- By Dan Veaner
- Around Town
It sounds like a television game show. A raffle winner gets to run around a grocery store, filling a cart with as much as he can for three minutes. The food is his prize. That is just what happened Wednesday -- sans the television show -- when the Lansing-Ithaca Rotary Club held its first three minute food run at Lansing Market. The event was held to benefit the Lansing Food Pantry. The Winner was Lansing Highway Superintendent Charlie Purcell. Purcell donated all the food he was able to grab to the Food Pantry.
"It's for a good cause and it's good fun," says club member AnnMarie Hautaniemi. "It's always fun when they do the run. It's just silly."
Lansing Town Supervisor Ed LaVigne was tapped to choose the winning raffle ticket from a big jar Monday. The drawing was held at Lansing Market, where the big event was scheduled to take place Wednesday.
The Lansing-Ithaca Rotary is small -- about ten members -- but active. In April they partnered with the Lansing Lions Club and the Lansing Faculty Association in a chicken barbecue to raise money for local scholarships. This year the club wanted a project that could be handled by a small number of people. They reached out to Will and Brian Buttner of the Dryden Rotary that has hosted a three minute food run at Clark's Food Market for many years. They printed the tickets for the Lansing-Ithaca club, and offered advice on how best to structure the event.
"We were looking for a local project," says Lansing Ithaca Rotary President Kathryn Mapes. "We worked on polio the year before, but we were looking for something we could work on locally that we wouldn't have to explain. We picked the Lansing Food Pantry."
Raffle tickets were on sale in the Lansing Market vestibule for a month before the run. Over 400 tickets were sold over the course of the month before the run.

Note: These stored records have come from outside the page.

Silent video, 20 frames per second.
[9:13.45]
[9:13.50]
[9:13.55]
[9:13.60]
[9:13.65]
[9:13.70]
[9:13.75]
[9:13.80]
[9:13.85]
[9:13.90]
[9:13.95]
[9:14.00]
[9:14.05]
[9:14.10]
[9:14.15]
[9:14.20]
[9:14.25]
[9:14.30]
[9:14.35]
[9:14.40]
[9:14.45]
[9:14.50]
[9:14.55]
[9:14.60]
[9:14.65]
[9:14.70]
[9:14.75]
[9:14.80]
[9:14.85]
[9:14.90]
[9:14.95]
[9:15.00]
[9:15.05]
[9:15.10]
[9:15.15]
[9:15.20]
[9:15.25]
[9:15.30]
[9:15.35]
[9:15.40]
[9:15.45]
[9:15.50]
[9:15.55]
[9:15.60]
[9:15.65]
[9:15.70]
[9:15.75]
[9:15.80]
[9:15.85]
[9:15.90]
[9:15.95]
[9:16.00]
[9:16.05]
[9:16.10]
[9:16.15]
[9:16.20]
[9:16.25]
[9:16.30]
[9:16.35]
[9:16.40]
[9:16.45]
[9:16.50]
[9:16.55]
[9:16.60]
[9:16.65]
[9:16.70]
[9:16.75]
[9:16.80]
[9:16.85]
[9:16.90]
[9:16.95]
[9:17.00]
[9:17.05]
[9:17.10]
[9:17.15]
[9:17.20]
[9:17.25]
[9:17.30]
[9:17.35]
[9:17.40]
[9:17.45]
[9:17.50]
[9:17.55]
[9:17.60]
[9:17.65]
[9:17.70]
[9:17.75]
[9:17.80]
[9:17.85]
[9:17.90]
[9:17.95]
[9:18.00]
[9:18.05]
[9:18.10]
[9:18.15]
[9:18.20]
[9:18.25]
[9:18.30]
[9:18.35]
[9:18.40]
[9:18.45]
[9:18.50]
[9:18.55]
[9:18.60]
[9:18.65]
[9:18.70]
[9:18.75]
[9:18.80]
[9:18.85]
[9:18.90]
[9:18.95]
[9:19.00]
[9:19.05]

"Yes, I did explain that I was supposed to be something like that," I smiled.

Tickets were sold at $5 apiece, and with about $500 worth of donations the club raised about $2,700.
"What surprised me is the generosity of the people of Lansing -- the number of tickets they bought and the amount of money they brought in," said Club Treasurer Ed Siemon. "We were originally concerned that we would only sell enough ticket to pay for the food."

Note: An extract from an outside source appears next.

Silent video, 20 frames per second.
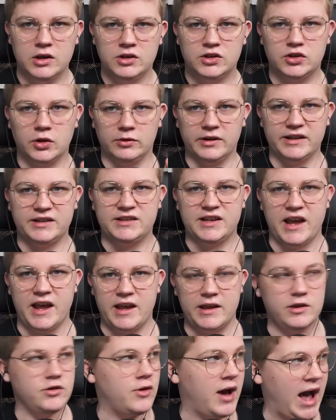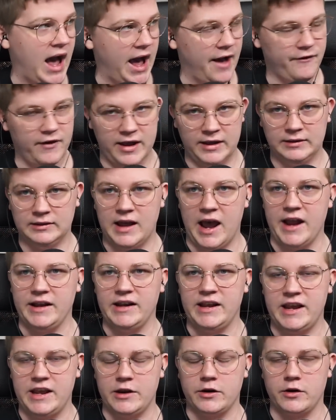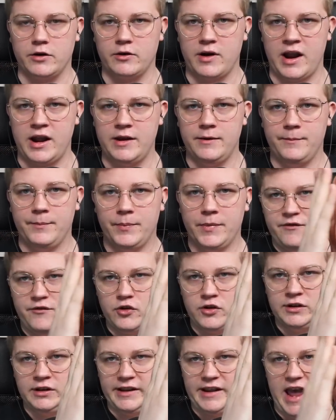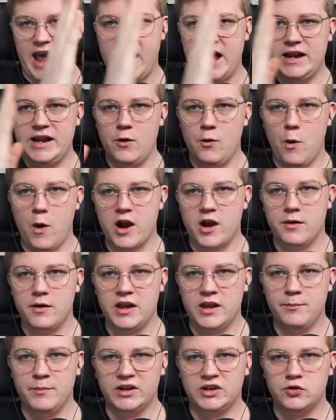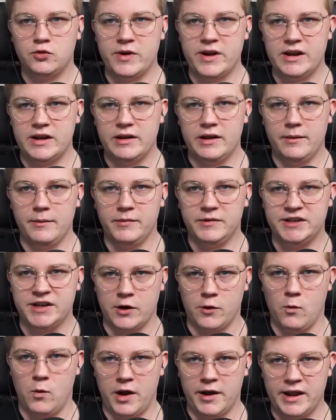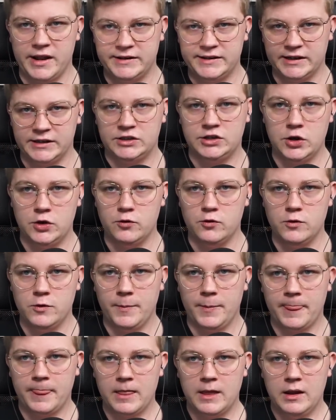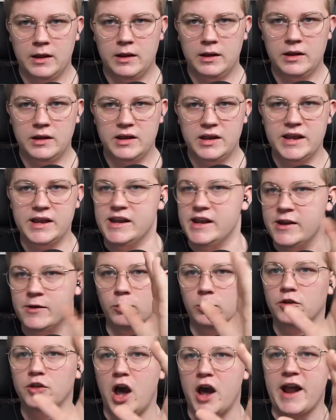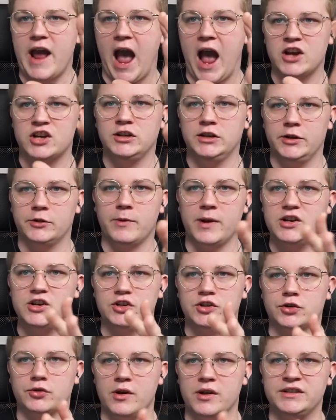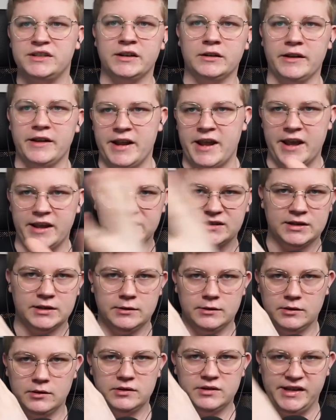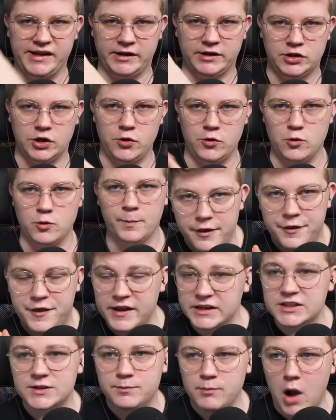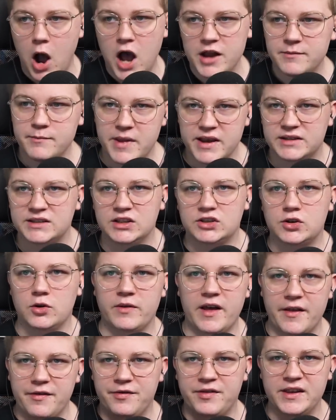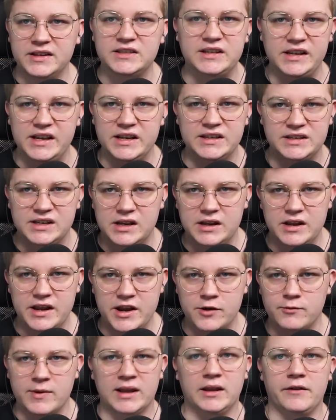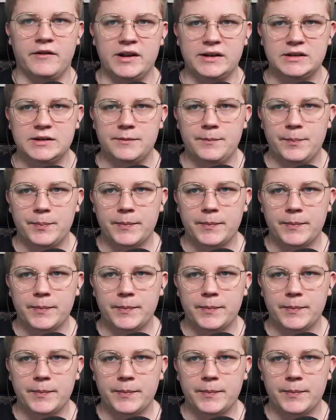So let's say you have a line here, right? If you click anywhere in between tick 1 and tick 2, it will not actually register until it hits tick 2. This mod makes it so that this is irrelevant.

In the end they raised quite a bit more than the cost of the food. Purcell managed to fill his cart with $77.14 worth of groceries, and because he gave it back, the Food Pantry will receive the full value of the money raised.
Mapes says she thinks the food run will become an annual event for the Lansing-Ithaca chapter.
"I think it would work well, because it is something just a few of us can do," she says. "That's what we were looking for, something that a small group of people could make money at."